Hear me out though, making my own toothpaste is totally worth it. The average person swallows about 1,200 ounces of toothpaste in their lifetime. How much do you know about this substance you’re putting into your mouth on the reg? You too might carve out a couple mins a month to make a fresh batch of your own paste after learning more about some of the not-so-natural ingredients that could be in your store-bought tube.
Tricoslan is an antibacterial and antifungal agent which doesn’t sound like something I would want to be taking in on a regular basis. It’s also a preservative, something I personally stay away from in my foods. It has also been associated with endocrine (hormonal) toxicity. Tricoslan, you’re out!
Sodium Lauryl Sulfate /
This stuff is responsible for making your toothpaste foam. Does toothpaste even need to foam? Nope, but it does so you can think it’s working. This ingredient is a low hazard as far as toxicity is concerned, but completely unnecessary. (Spoiler: my toothpaste doesn’t foam!)
Artificial Sweeteners /
Another unnecessary ingredient that has proven to be pretty unsafe for our systems. Here’s a general rule of mine: if you’ve cut it out of your diet, cut it out of your toothpaste.
Oh, Fluoride, you’re so controversial. Aside from being impossible to spell, Fluoride is good at protecting enamel; but adding it to drinking water has not proven to decrease tooth decay in large quantities, and has been linked to some serious brain and nerve disorders. While it is definitely safer in toothpaste than in drinking water, recent studies have shown that dark chocolate is just as effective in building a protective layer around our teeth, and we’re like already getting a lot of that anyway.
Propylene Glycol /
Propylene glycol is used as a fragrance and has been known to irritate skin if not cause full-blown allergic reactions. Meh, no thanks.
This stuff is the worst. While it is not exactly clear to me what the role of this stuff is in toothpaste, it has been known to irritate skin, eyes, and lungs and contribute to organ system toxicity. DEA scores very high on the Environmental Working Group’s scale for hazard, which translates as toxic, and has been known to lead to cancer.
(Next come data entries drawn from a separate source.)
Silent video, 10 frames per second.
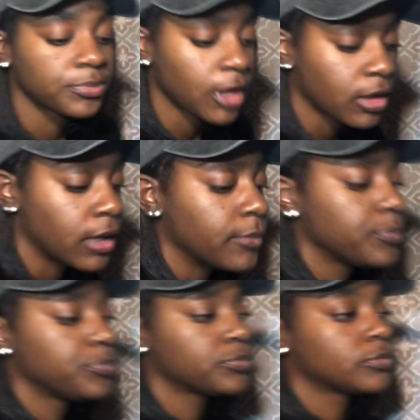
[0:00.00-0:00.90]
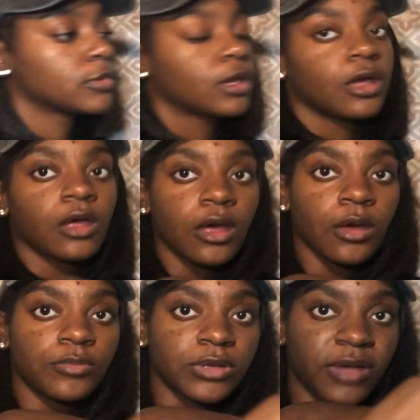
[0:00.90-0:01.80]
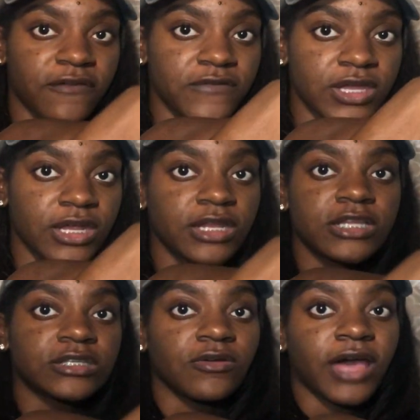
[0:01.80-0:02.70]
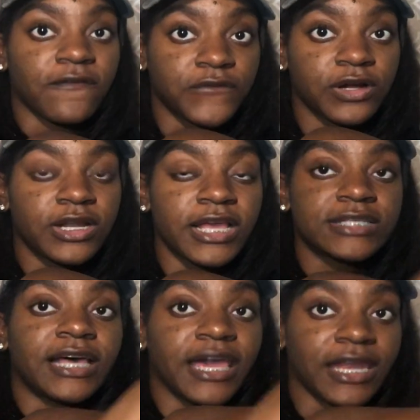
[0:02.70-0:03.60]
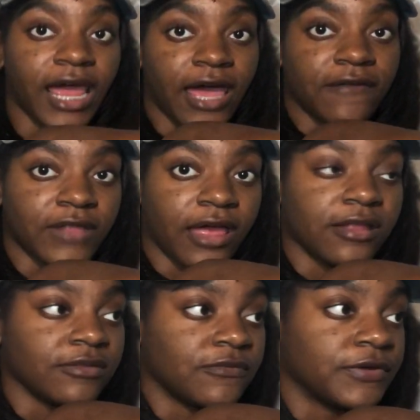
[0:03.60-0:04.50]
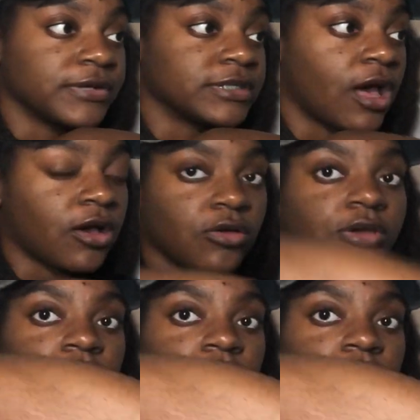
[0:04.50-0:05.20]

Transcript: Okay, put my feet in it, so I got fur in the inside and I got like a little furry sock on.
We all know from the recent face wash controversy that microbeads should not be going down our drains and into our water systems -- they don’t break down and are terrible for sea creatures who accidentally eat it. Which leads me to the question, if it’s not safe for fish, is it safe for us?
These ingredients are gross, but here’s my dealbreaker. It is near impossible to find a toothpaste container that is recyclable. I have impossible standards, I know.
How to Make Toothpaste /
- 2 tbsp coconut oil
- 1.5 tbsp organic baking soda
- 10-20 drops of essential oil Peppermint or orange are refreshing, and clove or tea tree are great for your gums.
Heat coconut oil in the microwave for 5-10 seconds so it is soft but not liquid. Mix all ingredients in a small mason jar. Let the mixture return to room temperature. Scoop toothbrush into jar when you’re ready to use.